Work required
Please give, word for word, the line containing "[00:00:00.90 to 00:00:01.80]" and every line that comes after it in the data below.

Collected data
————————

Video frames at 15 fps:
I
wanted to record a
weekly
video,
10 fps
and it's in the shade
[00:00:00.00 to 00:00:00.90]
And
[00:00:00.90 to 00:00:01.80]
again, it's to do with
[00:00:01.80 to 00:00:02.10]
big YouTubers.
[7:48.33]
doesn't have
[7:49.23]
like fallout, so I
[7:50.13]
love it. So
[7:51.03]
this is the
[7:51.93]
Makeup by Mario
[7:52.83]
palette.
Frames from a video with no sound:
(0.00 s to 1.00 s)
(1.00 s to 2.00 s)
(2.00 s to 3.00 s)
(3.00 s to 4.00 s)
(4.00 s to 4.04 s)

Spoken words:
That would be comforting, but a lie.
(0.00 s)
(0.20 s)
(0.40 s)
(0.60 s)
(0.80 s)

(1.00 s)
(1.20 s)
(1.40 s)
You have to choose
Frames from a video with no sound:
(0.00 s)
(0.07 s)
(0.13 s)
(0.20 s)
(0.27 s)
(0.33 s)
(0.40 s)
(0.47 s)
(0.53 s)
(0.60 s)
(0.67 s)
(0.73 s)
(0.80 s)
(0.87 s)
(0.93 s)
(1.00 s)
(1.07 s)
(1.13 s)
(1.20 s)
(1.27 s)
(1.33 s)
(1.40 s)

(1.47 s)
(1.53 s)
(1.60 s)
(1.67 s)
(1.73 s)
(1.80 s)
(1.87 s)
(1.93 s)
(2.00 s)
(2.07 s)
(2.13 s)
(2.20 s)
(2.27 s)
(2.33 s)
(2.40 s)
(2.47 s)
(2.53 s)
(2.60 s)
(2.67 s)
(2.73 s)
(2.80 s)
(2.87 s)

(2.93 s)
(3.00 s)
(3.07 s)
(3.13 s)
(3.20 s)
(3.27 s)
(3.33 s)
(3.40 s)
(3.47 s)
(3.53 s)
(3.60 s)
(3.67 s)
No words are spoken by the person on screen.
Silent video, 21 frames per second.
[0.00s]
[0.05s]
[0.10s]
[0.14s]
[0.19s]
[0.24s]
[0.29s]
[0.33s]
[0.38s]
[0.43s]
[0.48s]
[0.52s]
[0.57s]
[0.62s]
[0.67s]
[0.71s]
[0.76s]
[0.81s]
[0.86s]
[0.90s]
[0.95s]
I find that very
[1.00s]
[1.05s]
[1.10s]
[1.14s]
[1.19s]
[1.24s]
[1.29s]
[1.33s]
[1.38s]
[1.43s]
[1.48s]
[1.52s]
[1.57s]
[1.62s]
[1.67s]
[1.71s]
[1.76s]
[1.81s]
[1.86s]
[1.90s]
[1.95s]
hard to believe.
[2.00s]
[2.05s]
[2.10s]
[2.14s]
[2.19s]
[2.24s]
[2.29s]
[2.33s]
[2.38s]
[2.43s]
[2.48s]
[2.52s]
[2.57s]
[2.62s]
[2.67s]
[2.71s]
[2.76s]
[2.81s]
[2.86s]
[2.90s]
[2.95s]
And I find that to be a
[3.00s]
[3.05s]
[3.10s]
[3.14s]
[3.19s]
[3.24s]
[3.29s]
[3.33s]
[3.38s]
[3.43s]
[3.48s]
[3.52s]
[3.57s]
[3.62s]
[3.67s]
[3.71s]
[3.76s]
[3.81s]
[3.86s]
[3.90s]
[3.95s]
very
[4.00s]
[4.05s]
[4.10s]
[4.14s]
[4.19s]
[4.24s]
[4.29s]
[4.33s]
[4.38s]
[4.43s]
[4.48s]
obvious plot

————————

Solution
[00:00:00.90 to 00:00:01.80]
again, it's to do with
[00:00:01.80 to 00:00:02.10]
big YouTubers.
[7:48.33]
doesn't have
[7:49.23]
like fallout, so I
[7:50.13]
love it. So
[7:51.03]
this is the
[7:51.93]
Makeup by Mario
[7:52.83]
palette.
Frames from a video with no sound:
(0.00 s to 1.00 s)
(1.00 s to 2.00 s)
(2.00 s to 3.00 s)
(3.00 s to 4.00 s)
(4.00 s to 4.04 s)

Spoken words:
That would be comforting, but a lie.
(0.00 s)
(0.20 s)
(0.40 s)
(0.60 s)
(0.80 s)

(1.00 s)
(1.20 s)
(1.40 s)
You have to choose
Frames from a video with no sound:
(0.00 s)
(0.07 s)
(0.13 s)
(0.20 s)
(0.27 s)
(0.33 s)
(0.40 s)
(0.47 s)
(0.53 s)
(0.60 s)
(0.67 s)
(0.73 s)
(0.80 s)
(0.87 s)
(0.93 s)
(1.00 s)
(1.07 s)
(1.13 s)
(1.20 s)
(1.27 s)
(1.33 s)
(1.40 s)

(1.47 s)
(1.53 s)
(1.60 s)
(1.67 s)
(1.73 s)
(1.80 s)
(1.87 s)
(1.93 s)
(2.00 s)
(2.07 s)
(2.13 s)
(2.20 s)
(2.27 s)
(2.33 s)
(2.40 s)
(2.47 s)
(2.53 s)
(2.60 s)
(2.67 s)
(2.73 s)
(2.80 s)
(2.87 s)

(2.93 s)
(3.00 s)
(3.07 s)
(3.13 s)
(3.20 s)
(3.27 s)
(3.33 s)
(3.40 s)
(3.47 s)
(3.53 s)
(3.60 s)
(3.67 s)
No words are spoken by the person on screen.
Silent video, 21 frames per second.
[0.00s]
[0.05s]
[0.10s]
[0.14s]
[0.19s]
[0.24s]
[0.29s]
[0.33s]
[0.38s]
[0.43s]
[0.48s]
[0.52s]
[0.57s]
[0.62s]
[0.67s]
[0.71s]
[0.76s]
[0.81s]
[0.86s]
[0.90s]
[0.95s]
I find that very
[1.00s]
[1.05s]
[1.10s]
[1.14s]
[1.19s]
[1.24s]
[1.29s]
[1.33s]
[1.38s]
[1.43s]
[1.48s]
[1.52s]
[1.57s]
[1.62s]
[1.67s]
[1.71s]
[1.76s]
[1.81s]
[1.86s]
[1.90s]
[1.95s]
hard to believe.
[2.00s]
[2.05s]
[2.10s]
[2.14s]
[2.19s]
[2.24s]
[2.29s]
[2.33s]
[2.38s]
[2.43s]
[2.48s]
[2.52s]
[2.57s]
[2.62s]
[2.67s]
[2.71s]
[2.76s]
[2.81s]
[2.86s]
[2.90s]
[2.95s]
And I find that to be a
[3.00s]
[3.05s]
[3.10s]
[3.14s]
[3.19s]
[3.24s]
[3.29s]
[3.33s]
[3.38s]
[3.43s]
[3.48s]
[3.52s]
[3.57s]
[3.62s]
[3.67s]
[3.71s]
[3.76s]
[3.81s]
[3.86s]
[3.90s]
[3.95s]
very
[4.00s]
[4.05s]
[4.10s]
[4.14s]
[4.19s]
[4.24s]
[4.29s]
[4.33s]
[4.38s]
[4.43s]
[4.48s]
obvious plot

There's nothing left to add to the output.